Kreisrunder Haarausfall und Akupunktur – Eine Erfahrung aus der Praxis

Kreisrunder Haarausfall tritt oft plötzlich auf. Für viele Patientinnen ist dies nicht nur ein körperliches, sondern auch ein emotional belastendes Erlebnis.

Alopecia areata gilt als Autoimmunprozess, bei dem das Immunsystem die Haarfollikel angreift. Die Behandlung ist oft langwierig und nicht immer vorhersehbar.

Akupunktur ersetzt keine schulmedizinische Therapie, kann aber den Körper in seinen Regulationsprozessen unterstützen.

Wissenschaftlicher Hintergrund

Studien zeigen, dass Akupunktur:

  • die Durchblutung der Kopfhaut verbessern kann
  • entzündliche Prozesse reduzieren kann
  • das Immunsystem modulieren kann
  • das Nervensystem stabilisieren kann

(Frontiers in Medicine, 2022; PMC9219404; Meta-Analyse APM, https://pmc.ncbi.nlm.nih.gov/articles/PMC9219404/)

Ein Fall aus der Praxis

Eine 30-jährige Patientin stellte sich mit einem deutlich sichtbaren Haarausfallareal vor. Die betroffene Stelle zeigte kaum Haarwachstum.

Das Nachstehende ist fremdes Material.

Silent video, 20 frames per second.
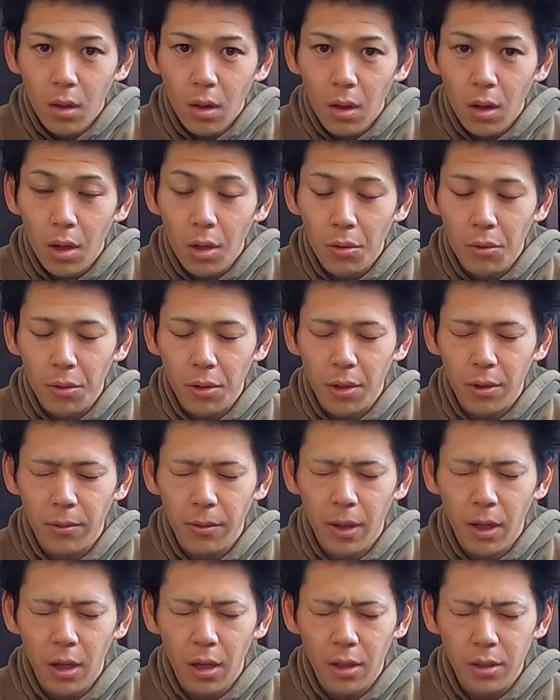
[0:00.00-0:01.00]
はい、おはようござい
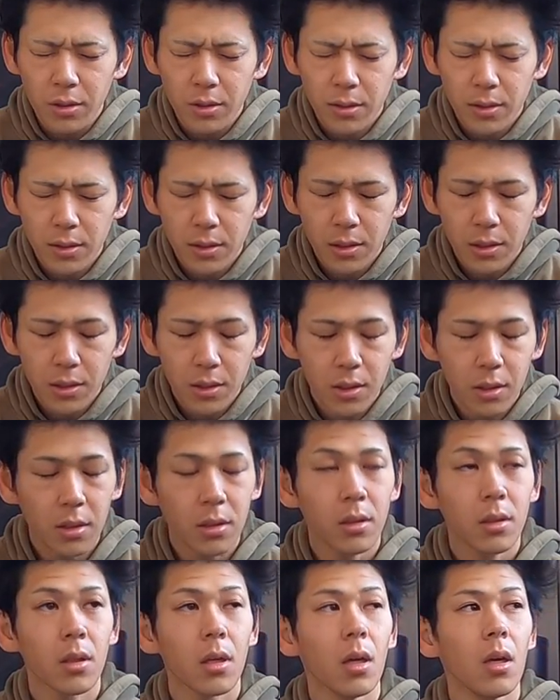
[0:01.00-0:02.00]
ます。
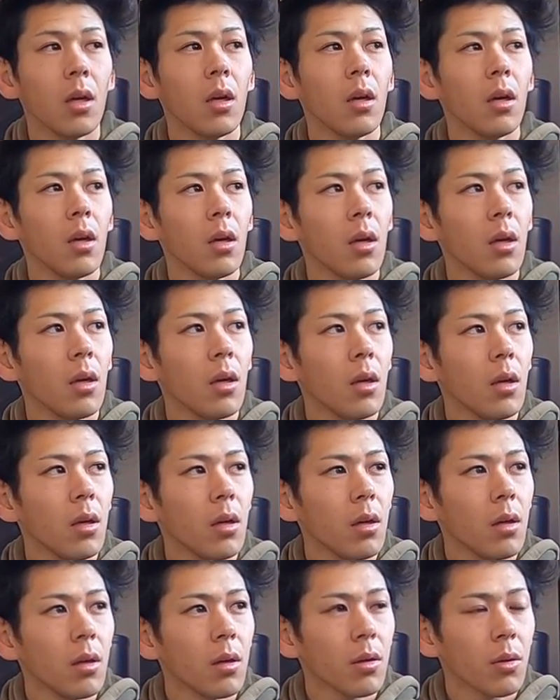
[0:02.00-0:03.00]

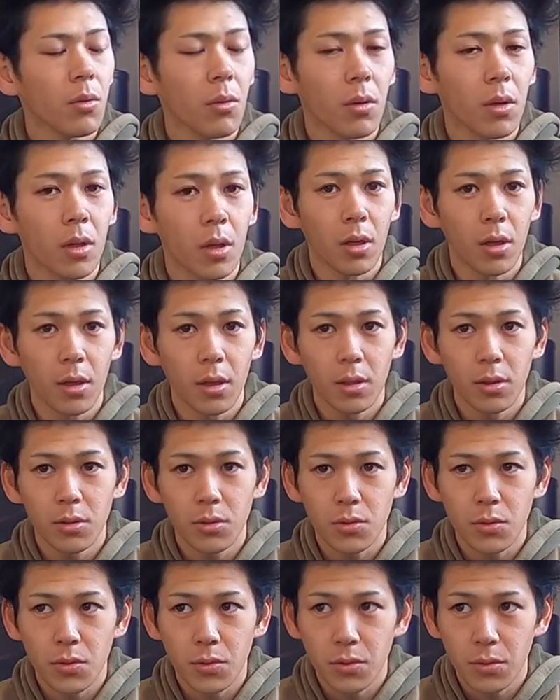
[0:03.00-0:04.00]
今日ら
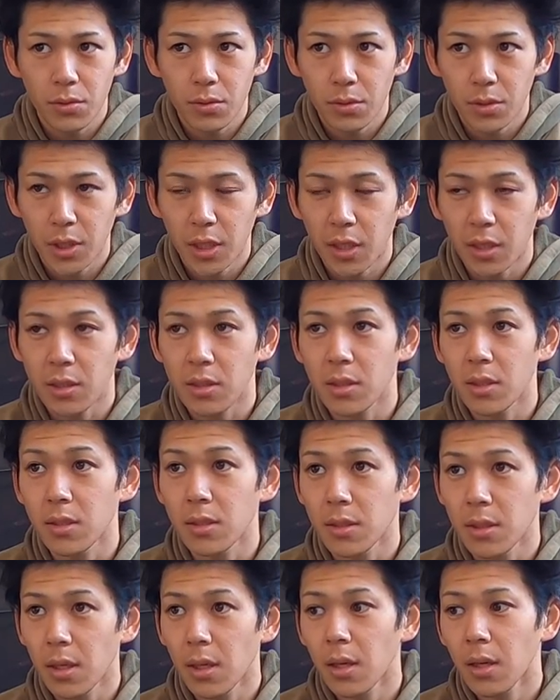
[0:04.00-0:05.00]
12月で
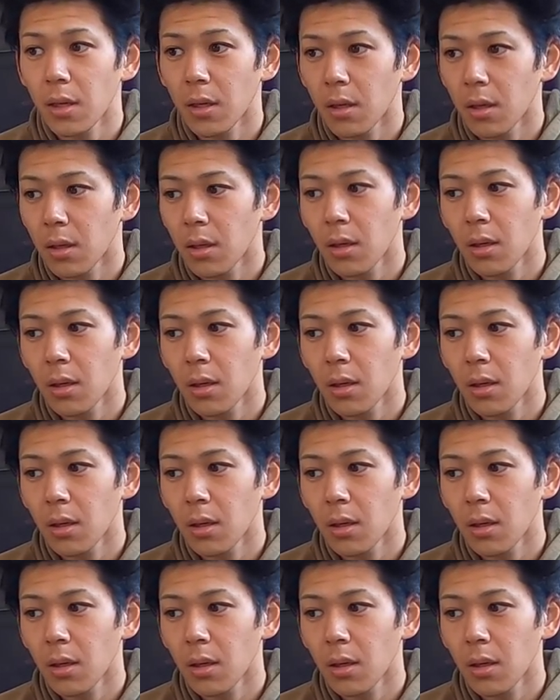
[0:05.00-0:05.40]
すね。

Die Behandlung erfolgte mittels Fadenimplantation (Implant akupunktur) im Abstand von 3 Wochen.  Nach wenigen Sitzungen zeigten sich erste feine, neue Haare.

Nach 6 Behandlungen:

  • dichtere Haarstruktur
  • stärkere Haarentwicklung
  • sichtbare Verbesserung des betroffenen Areals

Die Behandlung wird fortgesetzt.

Weitere Beobachtungen

Viele Patientinnen berichten zusätzlich über:

  • besseren Schlaf
  • weniger Stress
  • mehr innere Stabilität

Wichtiger Hinweis

Haarwachstum braucht Zeit. Es ist ein langsamer biologischer Prozess.

Abschluss

Akupunktur ist keine schnelle Lösung. Aber sie kann dem Körper helfen, sein Gleichgewicht wiederzufinden. Und manchmal beginnt genau dort die Veränderung.